> _WHAT TO DO_:
From the first line of the data below through the line bearing "Silent video, 20 frames per second.", reproduce each line exactly; do not include pictures.

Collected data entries

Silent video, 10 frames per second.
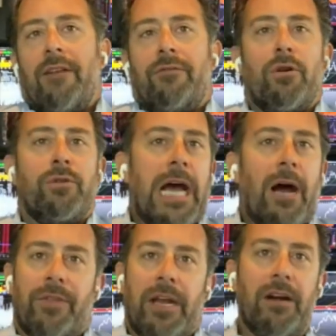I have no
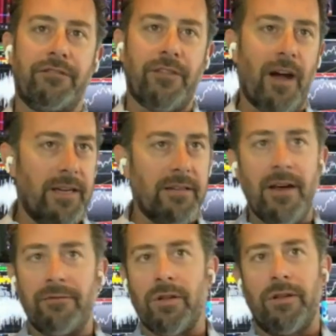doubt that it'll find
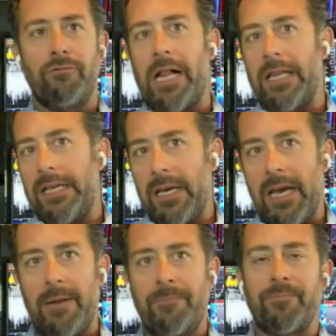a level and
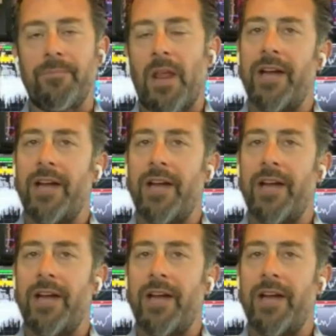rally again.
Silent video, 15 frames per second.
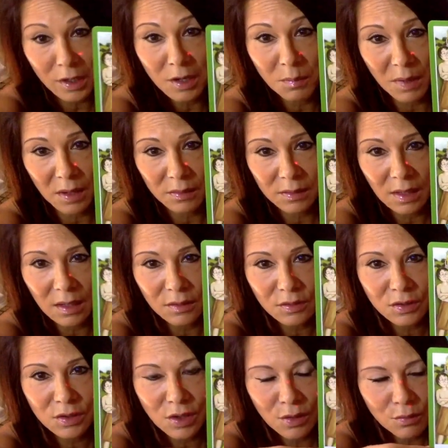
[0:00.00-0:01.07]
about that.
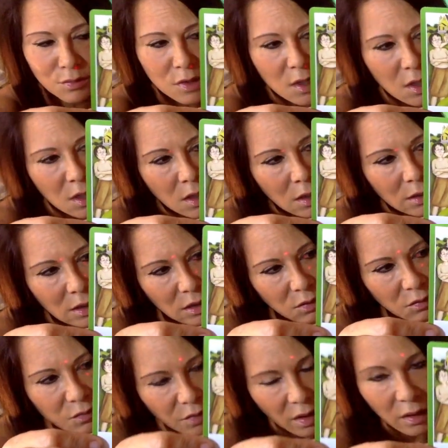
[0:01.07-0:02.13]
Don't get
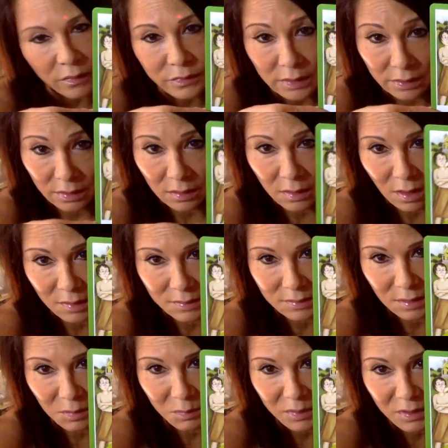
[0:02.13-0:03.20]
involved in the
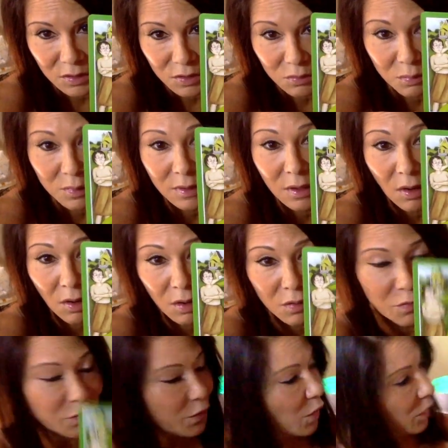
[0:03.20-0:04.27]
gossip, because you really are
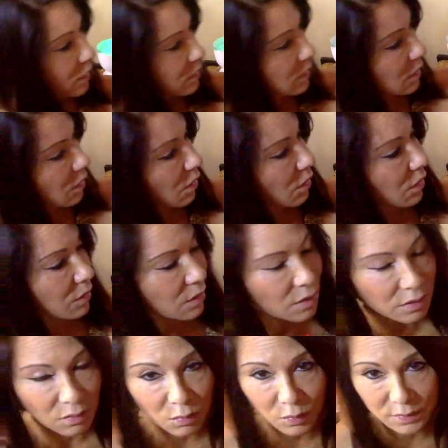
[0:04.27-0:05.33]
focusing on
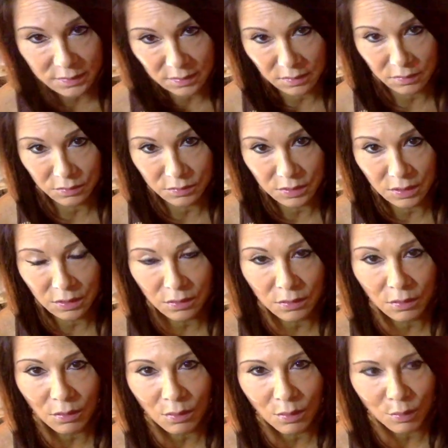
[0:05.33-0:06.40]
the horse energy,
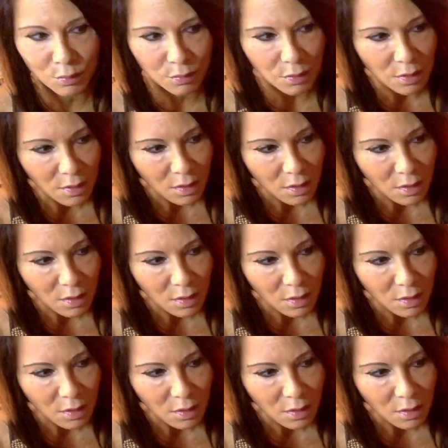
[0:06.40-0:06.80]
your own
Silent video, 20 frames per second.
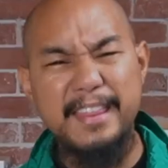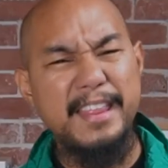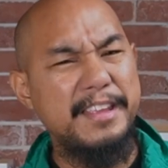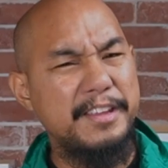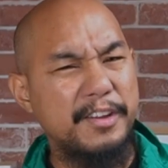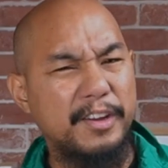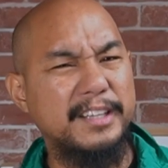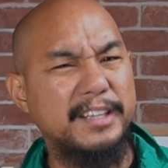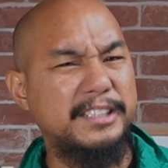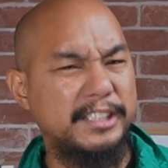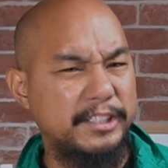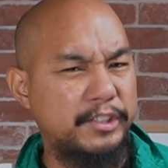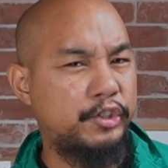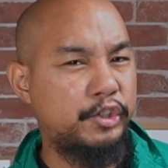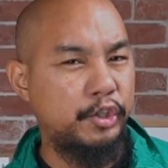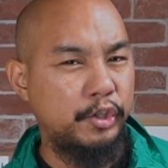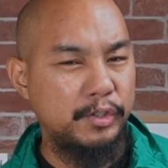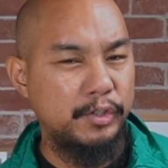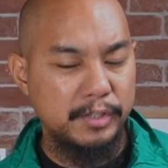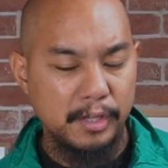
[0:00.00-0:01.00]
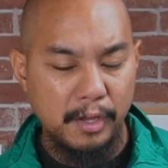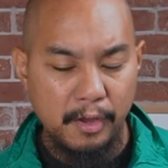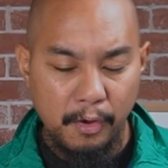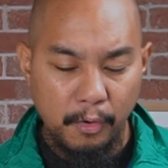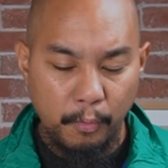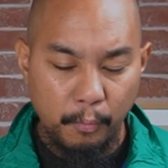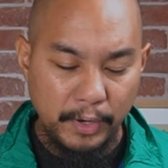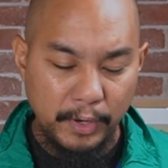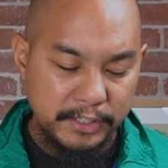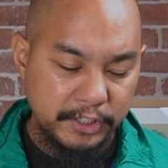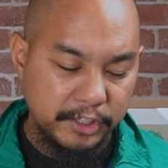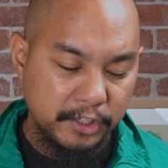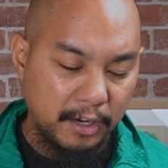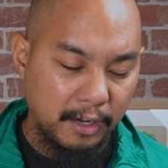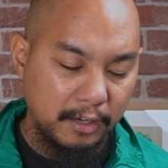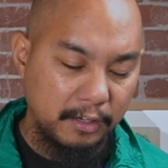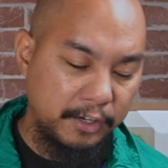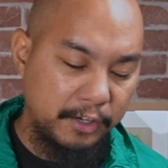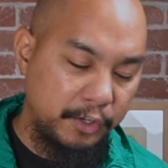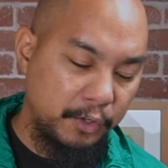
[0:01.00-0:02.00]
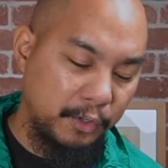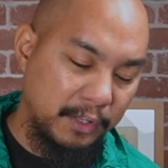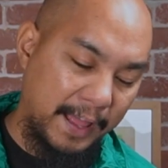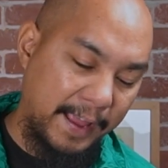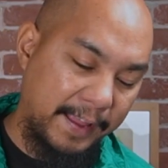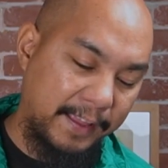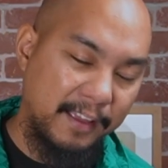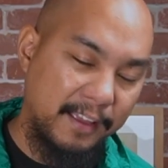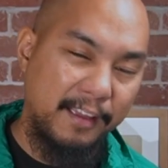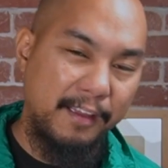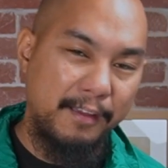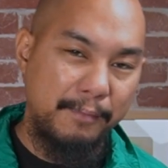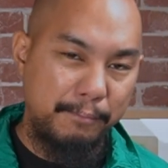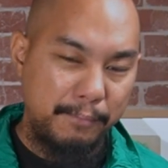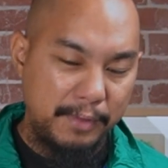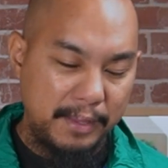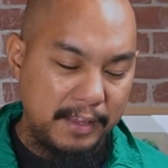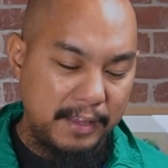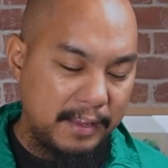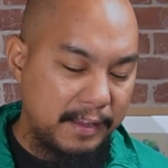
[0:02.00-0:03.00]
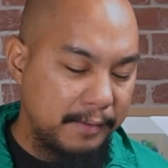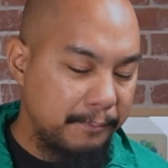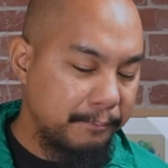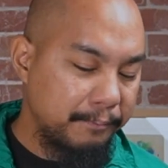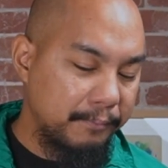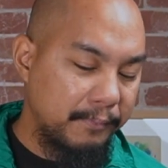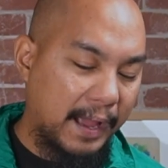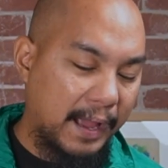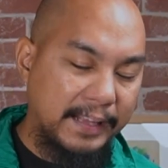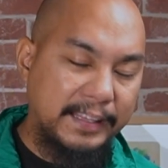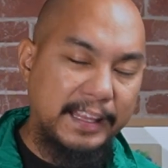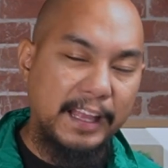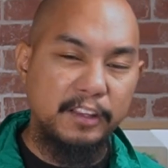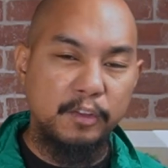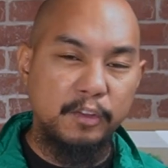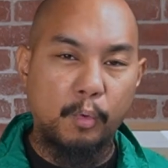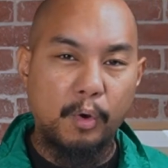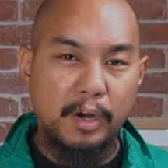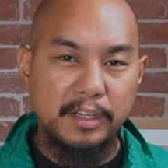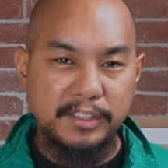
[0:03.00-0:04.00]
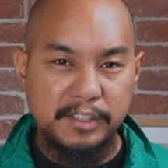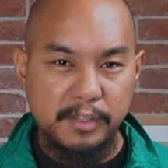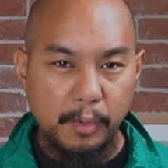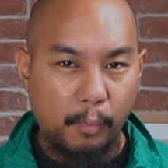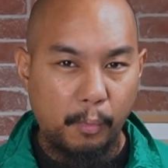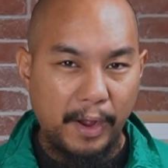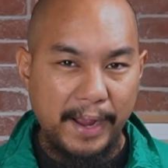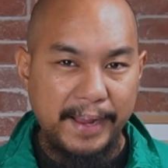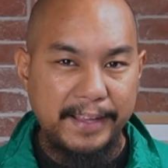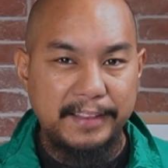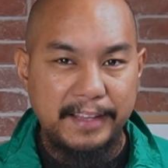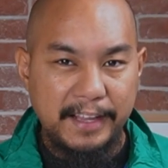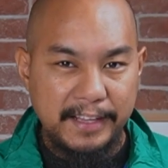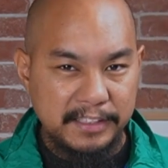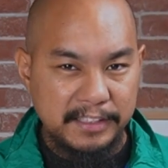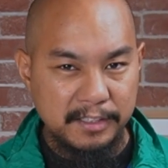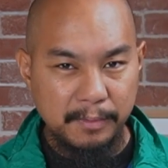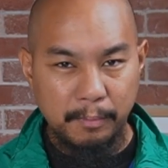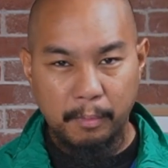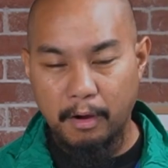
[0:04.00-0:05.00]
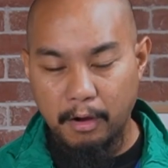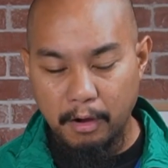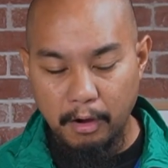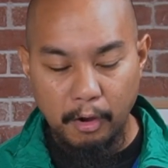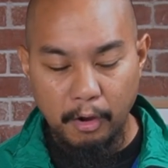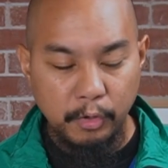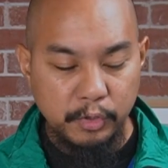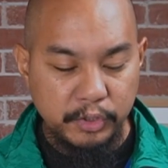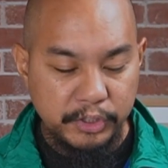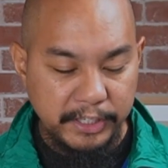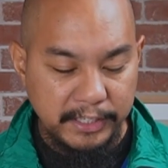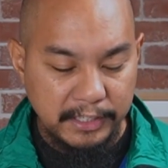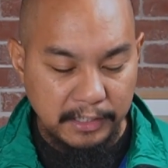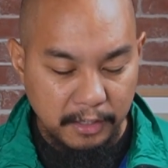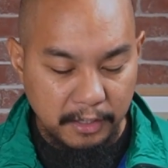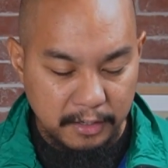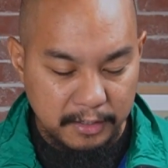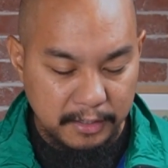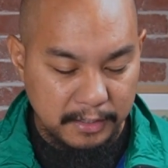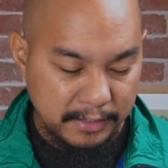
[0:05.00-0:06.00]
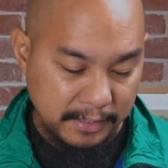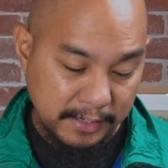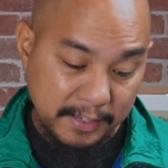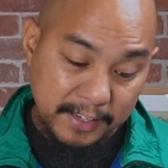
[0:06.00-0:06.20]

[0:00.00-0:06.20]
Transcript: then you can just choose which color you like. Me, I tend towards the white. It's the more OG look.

> _ANSWER BELOW_:
Silent video, 10 frames per second.
I have no
doubt that it'll find
a level and
rally again.
Silent video, 15 frames per second.
[0:00.00-0:01.07]
about that.
[0:01.07-0:02.13]
Don't get
[0:02.13-0:03.20]
involved in the
[0:03.20-0:04.27]
gossip, because you really are
[0:04.27-0:05.33]
focusing on
[0:05.33-0:06.40]
the horse energy,
[0:06.40-0:06.80]
your own
Silent video, 20 frames per second.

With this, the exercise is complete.